= Santhanathaswamy Temple, Pudukottai =

Hindu Temple

Santhanathaswamy Temple is a Hindu temple dedicated to the deity Shiva, located at Pudukkottai in Tamil Nadu, India.

==Presiding deity==
The presiding deity in the garbhagriha, represented by the lingam, is known as Santhanathaswamy. The Goddess is known as Vedhanayagi. The presiding deity is facing east.

==Structure==
In the prakara shrines of Dakshinamurthy, அண்ணாமலையார், Bramha, Surya, Chandra, Mahalakshmi, Saraswati, Vinayaka, Subramania with his consorts Valli and Deivanai, Sarabeswara, and Bairava, are found. The temple tirtta is known as Pallavan Kulam.

==Speciality==
This temple was built by Kulottunga I who ruled during 1071-1123 CE. Just above the roof of the shrine of the presiding deity an inscription is found in which the temple is referred as Kulottungacholeesvaram.

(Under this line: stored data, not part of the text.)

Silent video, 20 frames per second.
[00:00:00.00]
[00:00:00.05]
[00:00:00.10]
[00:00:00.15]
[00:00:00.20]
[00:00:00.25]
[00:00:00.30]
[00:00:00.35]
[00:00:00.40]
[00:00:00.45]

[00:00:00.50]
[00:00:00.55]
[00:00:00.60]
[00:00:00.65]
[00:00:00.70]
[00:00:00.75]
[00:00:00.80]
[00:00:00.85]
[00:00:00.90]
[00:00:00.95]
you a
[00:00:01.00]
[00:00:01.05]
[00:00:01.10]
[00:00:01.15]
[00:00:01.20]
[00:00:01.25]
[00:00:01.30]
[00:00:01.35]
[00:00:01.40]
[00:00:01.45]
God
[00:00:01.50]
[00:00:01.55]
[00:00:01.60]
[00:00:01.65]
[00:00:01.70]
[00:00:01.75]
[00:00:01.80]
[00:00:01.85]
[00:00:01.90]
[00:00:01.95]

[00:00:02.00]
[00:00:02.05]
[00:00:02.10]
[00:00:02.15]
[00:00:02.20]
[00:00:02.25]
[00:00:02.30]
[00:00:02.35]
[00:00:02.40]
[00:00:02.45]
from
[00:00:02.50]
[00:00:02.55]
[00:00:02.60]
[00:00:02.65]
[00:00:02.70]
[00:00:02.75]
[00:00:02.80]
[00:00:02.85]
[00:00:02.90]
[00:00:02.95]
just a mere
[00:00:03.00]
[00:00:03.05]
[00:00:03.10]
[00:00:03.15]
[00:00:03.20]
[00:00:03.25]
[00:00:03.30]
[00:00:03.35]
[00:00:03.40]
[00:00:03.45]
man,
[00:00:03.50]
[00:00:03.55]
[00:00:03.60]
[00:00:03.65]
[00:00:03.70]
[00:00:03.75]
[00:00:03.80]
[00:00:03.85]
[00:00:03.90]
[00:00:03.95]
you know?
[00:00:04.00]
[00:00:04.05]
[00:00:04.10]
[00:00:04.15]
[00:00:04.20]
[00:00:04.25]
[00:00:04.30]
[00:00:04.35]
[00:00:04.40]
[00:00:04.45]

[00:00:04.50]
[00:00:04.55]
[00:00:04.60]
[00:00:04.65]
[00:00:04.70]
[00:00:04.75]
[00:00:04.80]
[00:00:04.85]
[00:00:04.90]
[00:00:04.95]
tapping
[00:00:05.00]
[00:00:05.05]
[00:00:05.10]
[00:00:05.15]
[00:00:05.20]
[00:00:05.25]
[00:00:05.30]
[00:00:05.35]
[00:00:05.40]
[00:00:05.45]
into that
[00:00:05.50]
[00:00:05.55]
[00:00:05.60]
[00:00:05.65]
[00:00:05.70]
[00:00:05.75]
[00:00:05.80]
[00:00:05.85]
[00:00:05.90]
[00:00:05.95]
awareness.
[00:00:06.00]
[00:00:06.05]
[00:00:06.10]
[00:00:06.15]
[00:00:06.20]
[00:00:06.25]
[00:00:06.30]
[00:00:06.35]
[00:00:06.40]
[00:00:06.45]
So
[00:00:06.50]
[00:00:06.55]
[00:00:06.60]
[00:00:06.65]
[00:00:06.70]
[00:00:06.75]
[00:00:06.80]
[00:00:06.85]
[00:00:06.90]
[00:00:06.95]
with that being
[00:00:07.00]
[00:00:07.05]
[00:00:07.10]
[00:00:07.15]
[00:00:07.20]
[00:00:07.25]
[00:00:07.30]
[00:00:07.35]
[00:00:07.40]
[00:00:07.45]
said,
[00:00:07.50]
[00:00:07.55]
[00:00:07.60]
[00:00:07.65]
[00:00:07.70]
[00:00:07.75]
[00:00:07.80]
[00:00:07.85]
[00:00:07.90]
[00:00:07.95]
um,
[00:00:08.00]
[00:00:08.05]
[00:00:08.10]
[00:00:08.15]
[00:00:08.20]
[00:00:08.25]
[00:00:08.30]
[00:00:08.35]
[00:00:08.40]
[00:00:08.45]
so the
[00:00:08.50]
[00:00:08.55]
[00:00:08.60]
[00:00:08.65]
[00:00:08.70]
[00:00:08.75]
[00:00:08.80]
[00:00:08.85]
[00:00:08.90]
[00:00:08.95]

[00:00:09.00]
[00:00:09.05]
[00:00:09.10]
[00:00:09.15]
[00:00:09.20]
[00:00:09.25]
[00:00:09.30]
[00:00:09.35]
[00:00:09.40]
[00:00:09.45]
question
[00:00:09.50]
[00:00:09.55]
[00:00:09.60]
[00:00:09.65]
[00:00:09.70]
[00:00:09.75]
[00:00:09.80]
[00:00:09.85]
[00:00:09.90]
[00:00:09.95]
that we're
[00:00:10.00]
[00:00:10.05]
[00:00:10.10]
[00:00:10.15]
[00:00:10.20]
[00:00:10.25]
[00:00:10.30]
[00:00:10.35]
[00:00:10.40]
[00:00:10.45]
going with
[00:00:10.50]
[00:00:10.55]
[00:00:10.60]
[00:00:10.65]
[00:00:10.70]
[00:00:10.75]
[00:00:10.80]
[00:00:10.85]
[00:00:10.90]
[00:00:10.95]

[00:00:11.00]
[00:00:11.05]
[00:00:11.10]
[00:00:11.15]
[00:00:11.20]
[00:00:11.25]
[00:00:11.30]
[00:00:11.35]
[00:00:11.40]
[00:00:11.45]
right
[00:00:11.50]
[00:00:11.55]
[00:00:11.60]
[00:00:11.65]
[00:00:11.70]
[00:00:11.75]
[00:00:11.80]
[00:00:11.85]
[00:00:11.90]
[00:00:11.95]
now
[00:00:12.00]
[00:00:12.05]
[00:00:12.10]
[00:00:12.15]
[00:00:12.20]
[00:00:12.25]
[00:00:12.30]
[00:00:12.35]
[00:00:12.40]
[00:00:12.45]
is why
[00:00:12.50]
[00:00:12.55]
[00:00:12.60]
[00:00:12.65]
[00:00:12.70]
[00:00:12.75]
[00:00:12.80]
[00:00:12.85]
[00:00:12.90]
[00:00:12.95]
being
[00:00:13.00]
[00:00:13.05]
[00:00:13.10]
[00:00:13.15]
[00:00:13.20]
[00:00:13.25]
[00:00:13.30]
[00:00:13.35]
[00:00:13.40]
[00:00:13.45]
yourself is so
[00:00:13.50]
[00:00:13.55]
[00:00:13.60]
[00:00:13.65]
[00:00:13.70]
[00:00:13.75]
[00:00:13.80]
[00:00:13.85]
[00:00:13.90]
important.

Later this temple was called as 'Sarndhorai Kattha Nayanar', the deity saves the devotee who depends upon the deity.

==Festivals==
During Tamil month of Aani 10 day festival, Masi Maham, float festival are held in this temple. This temple is opened for worship from 6.00 a.m. to 12.00 a.m. and 4.30 p.m. to 9.00 p.m. During Tamil month of Aippasi, in Pournami, annabisegam (offering of food) and special worship are held.